According to the Competition Authority ruling, the forms of restrictive conduct alleged by the reporting entity included:
- (i) Installation by the manufacturing firms in their medical devices of protection software of access codes/passwords or keys (“service keys”) with simultaneous refusal to grant access to the systems necessary to carry out maintenance, including access to management software and service manuals, and refusal to provide the passwords for the protection software service keys with simultaneous refusal to grant access to the systems necessary to carry out maintenance;
- (ii) Refusal to provide original replacement parts, including by non-response or delayed response to the reporting entity’s requests for quotations, and/or delays in delivery (so called constructive refusal); and
- (iii) Denigratory actions in order to discredit work and instill the belief that only the manufacturers of the devices are able to provide the maintenance services.

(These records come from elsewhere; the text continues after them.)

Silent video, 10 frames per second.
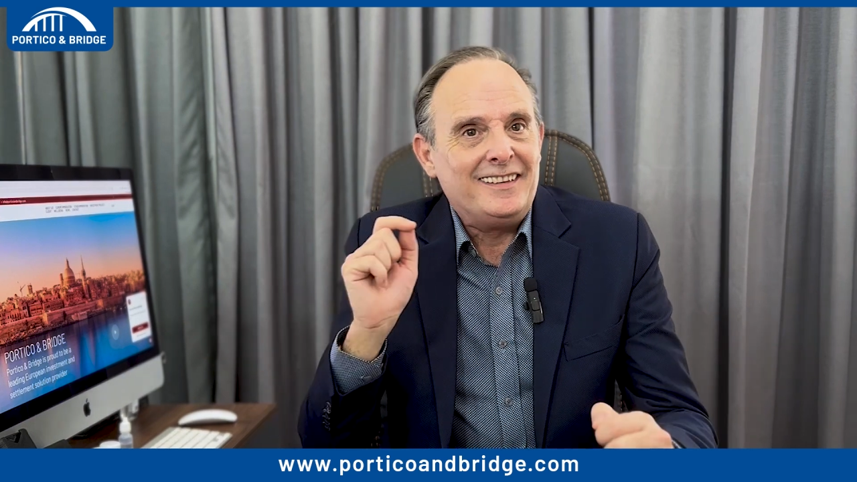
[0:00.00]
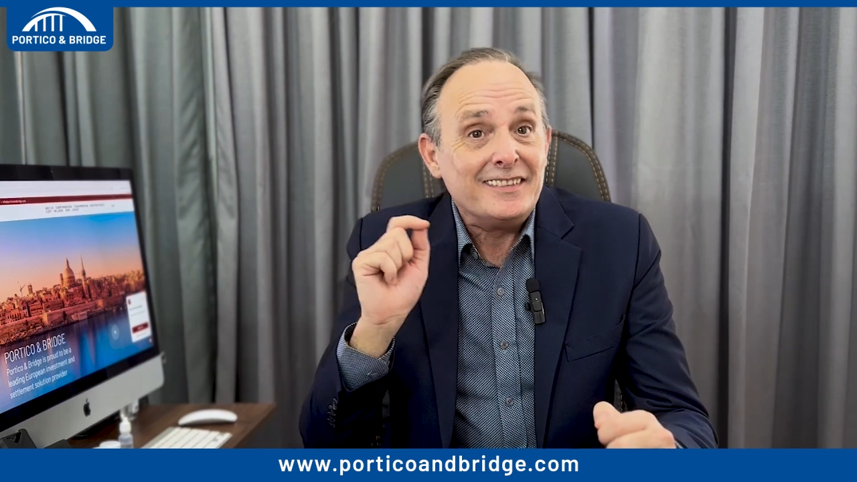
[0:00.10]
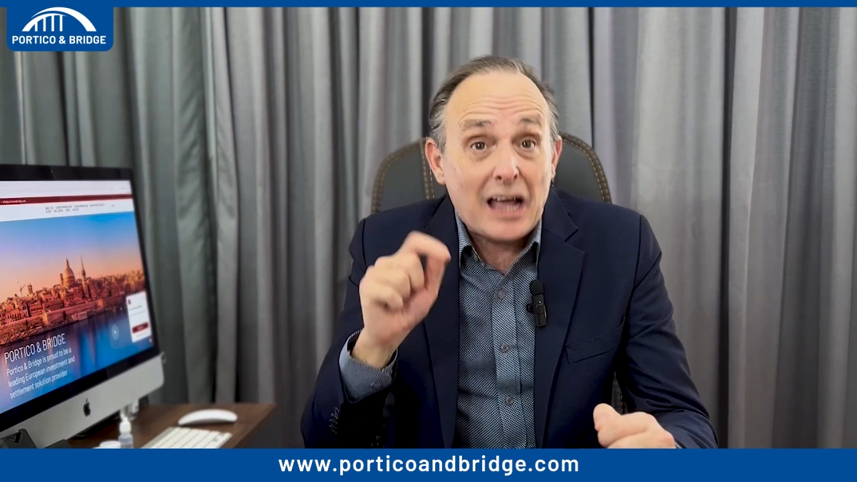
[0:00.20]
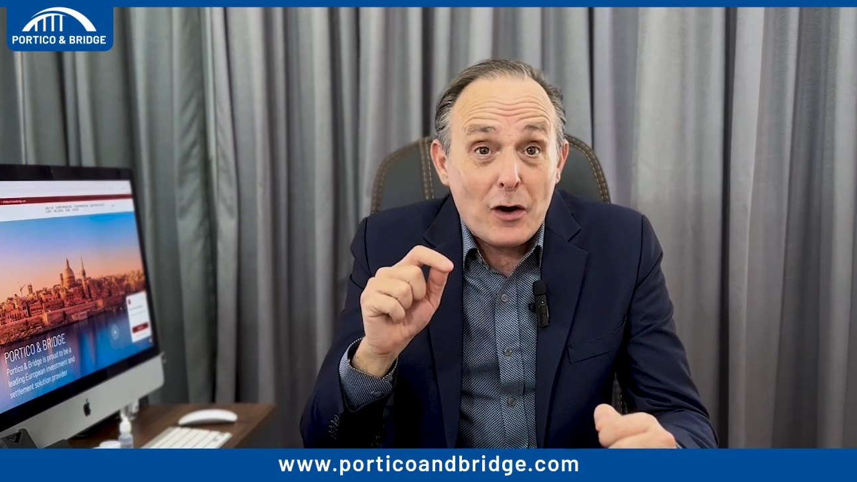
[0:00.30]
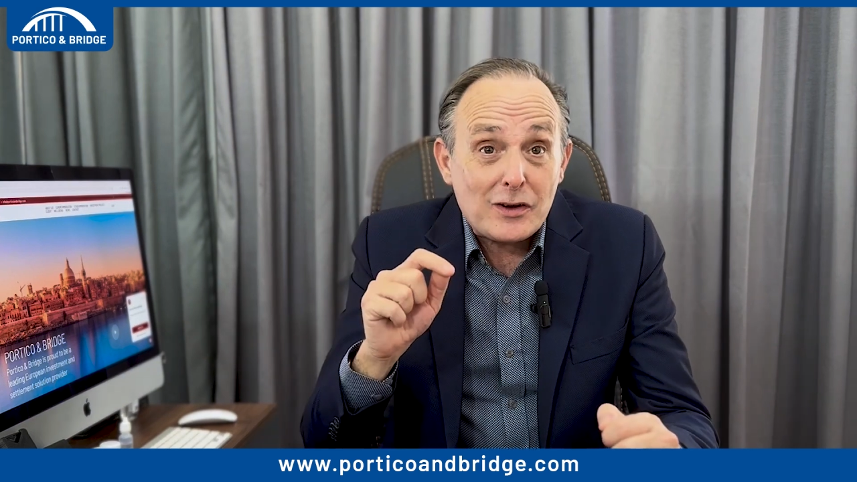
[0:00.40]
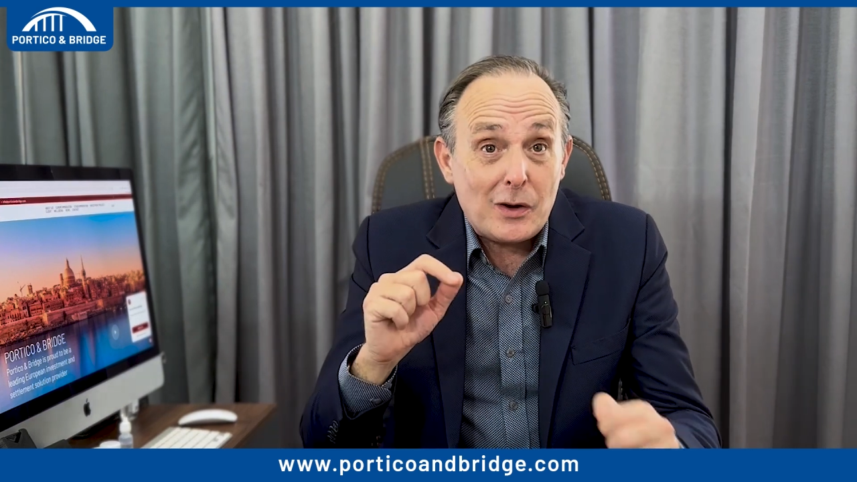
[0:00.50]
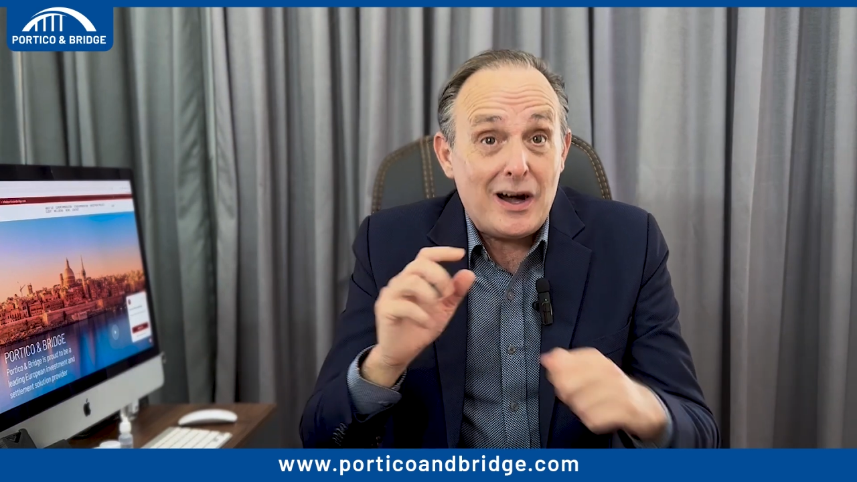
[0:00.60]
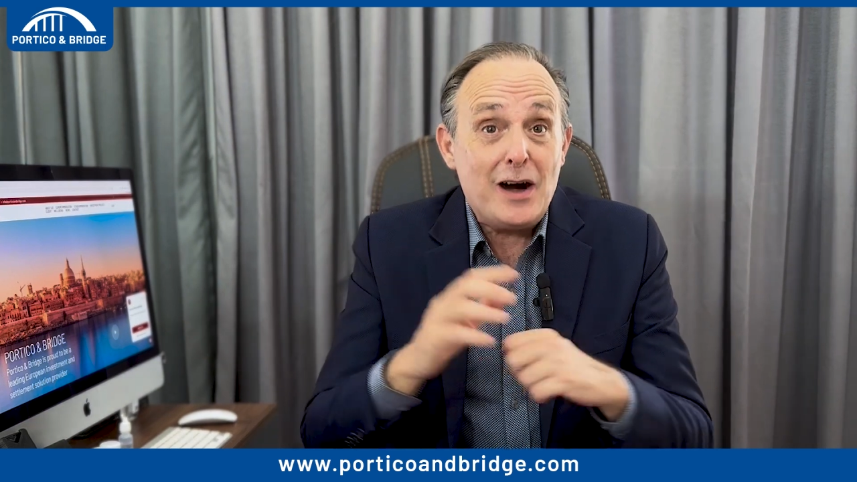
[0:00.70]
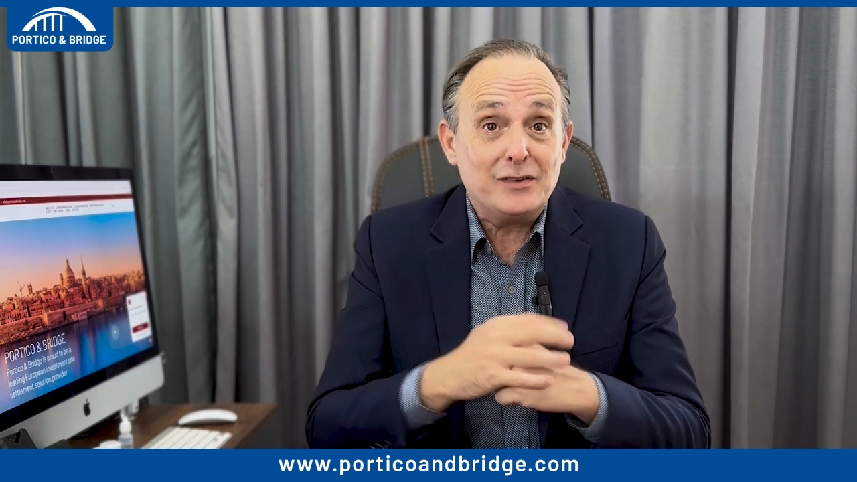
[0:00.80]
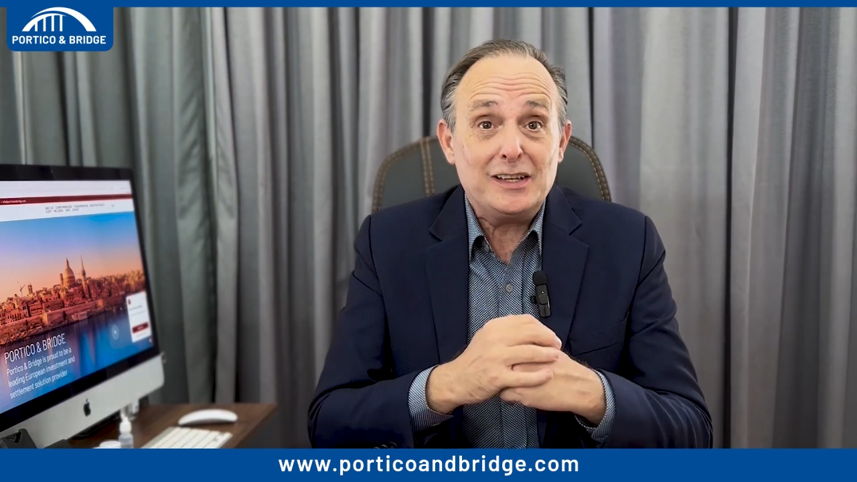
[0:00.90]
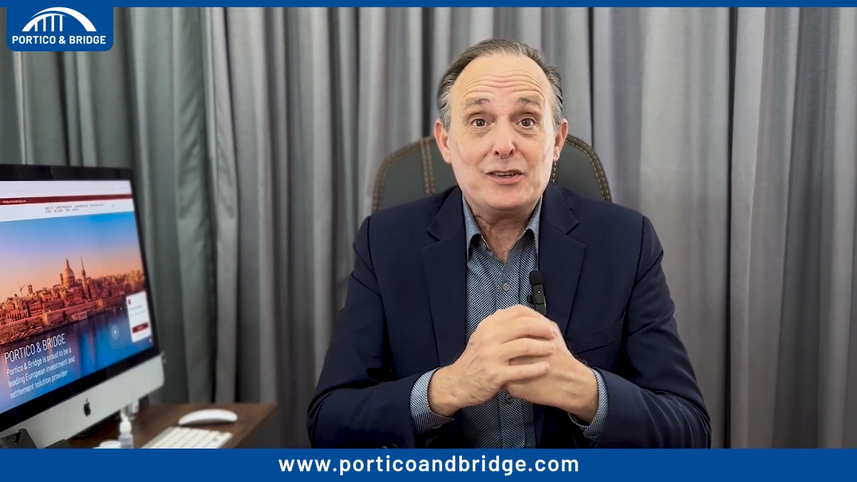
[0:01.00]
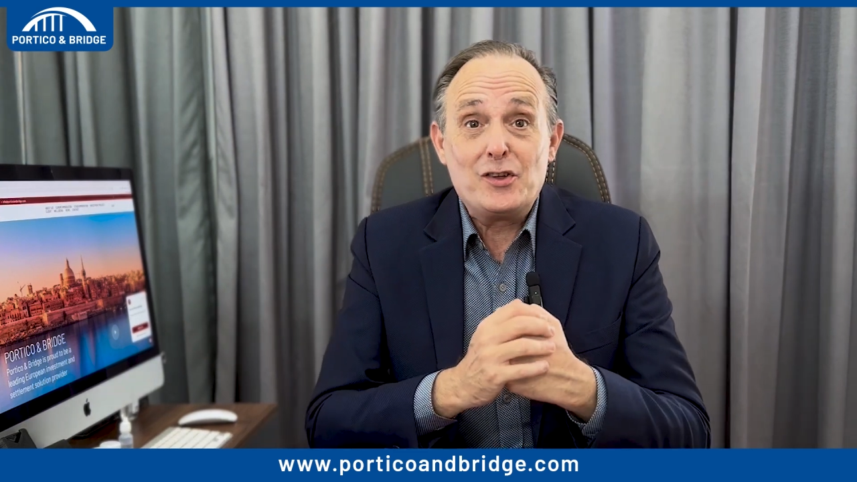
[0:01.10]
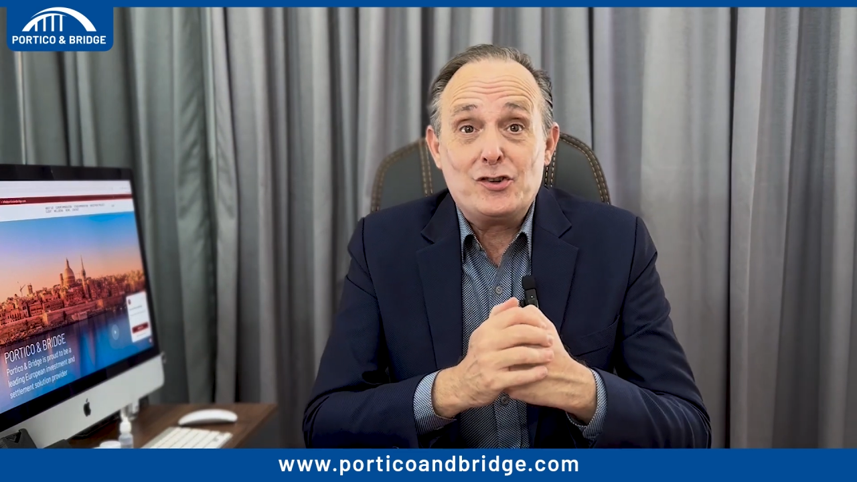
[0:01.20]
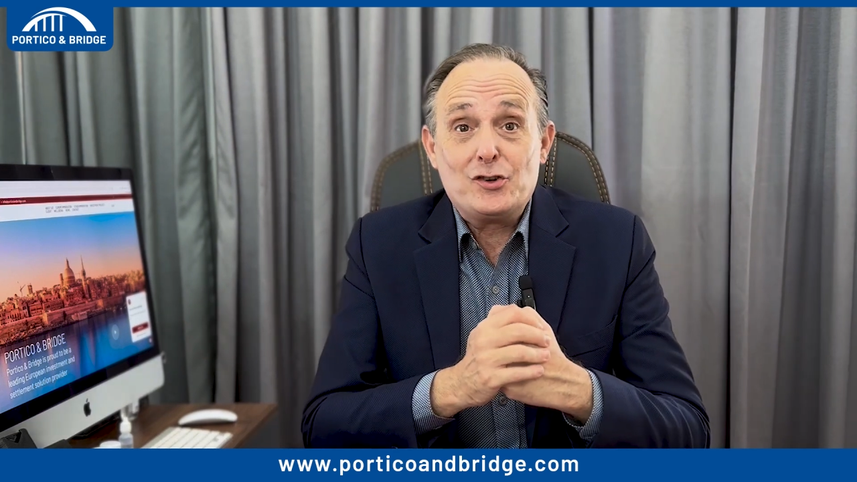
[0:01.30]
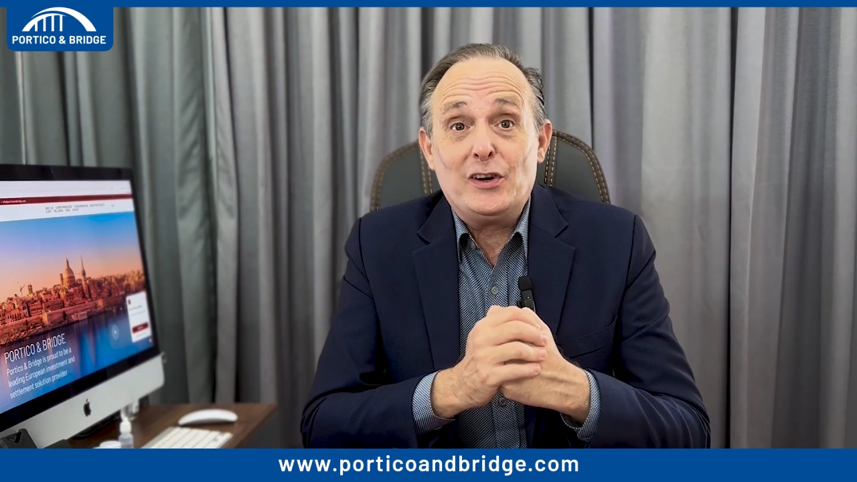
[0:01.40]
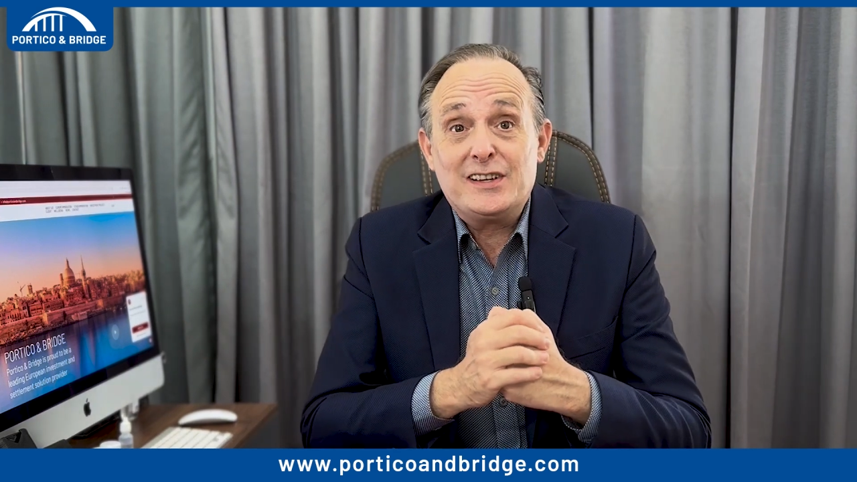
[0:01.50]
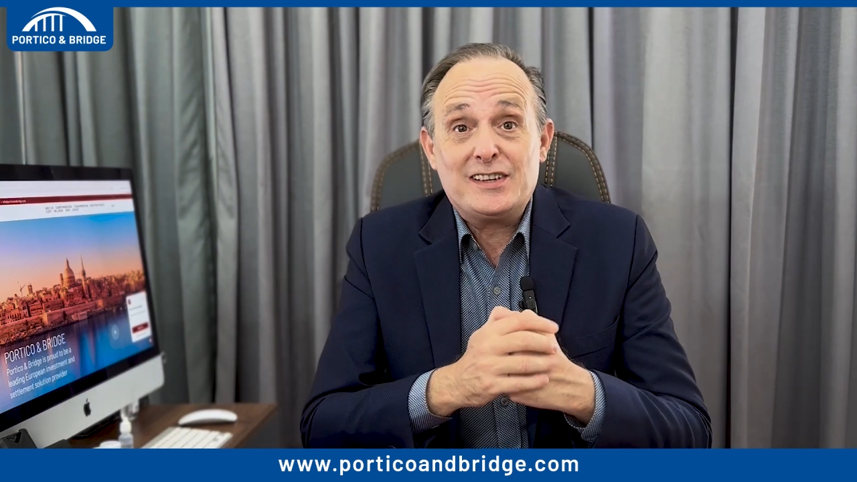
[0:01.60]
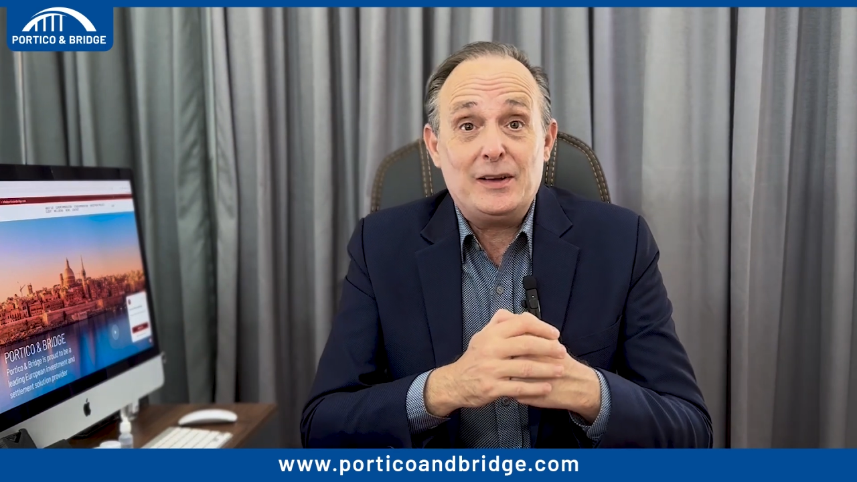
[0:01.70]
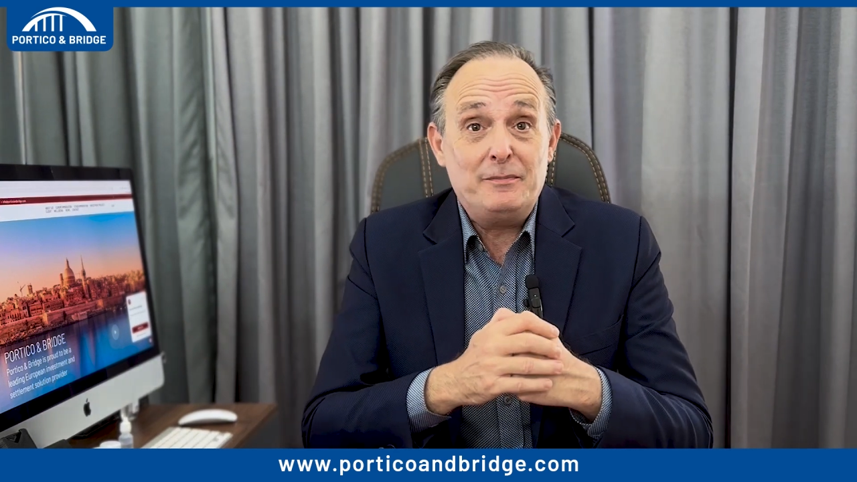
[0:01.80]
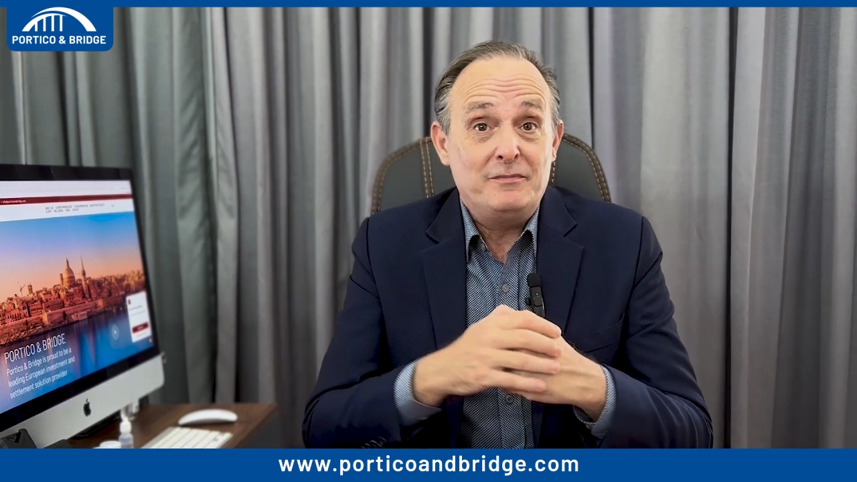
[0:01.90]
Now go out and enjoy
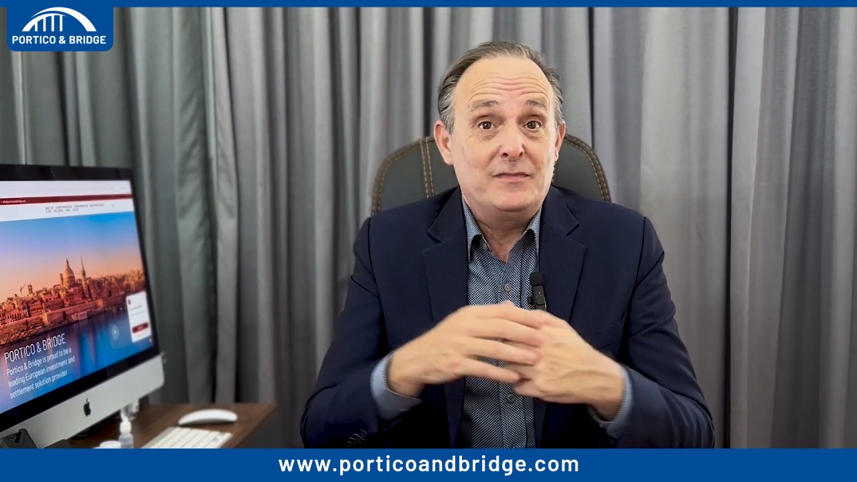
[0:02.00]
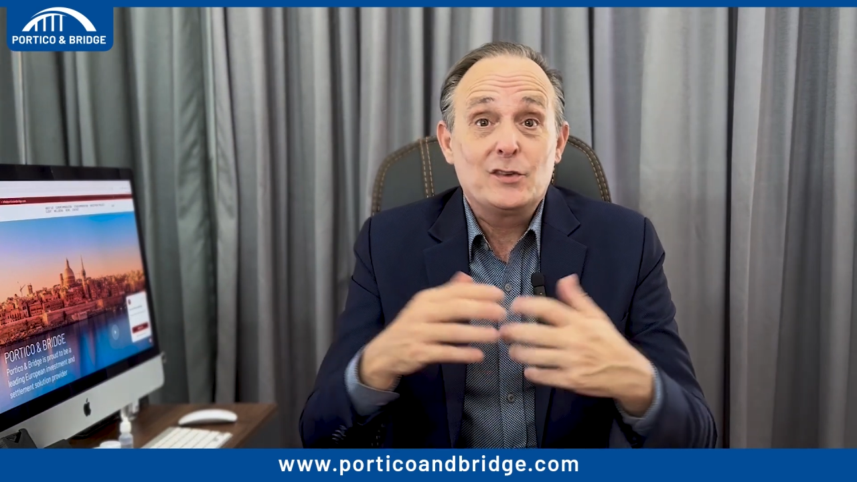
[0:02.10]
some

The reporting entity also claimed to receive either a flat refusal or silence from the manufacturers who were approached for access to diagnostic tools, up-to-date technical documentation or service manuals, service software and access to passwords and replacement parts in order to perform the maintenance service in the event a contract was awarded.
The Ruling further provides that the "conduct forming the subject of the proceedings falls within a context where each manufacturer holds a substantial position of dominance over the maintenance of the devices of its own brand." According to the Competition Authority ruling, "the evidence in the case file reportedly demonstrates that the manufacturers were taking advantage of positions of strength and have adopted a series of initiatives for introducing artificial technology and/or economic constraints on the availability and use of the items necessary to compete effectively in the provision of maintenance service on their equipment".
We await the outcome of the investigation.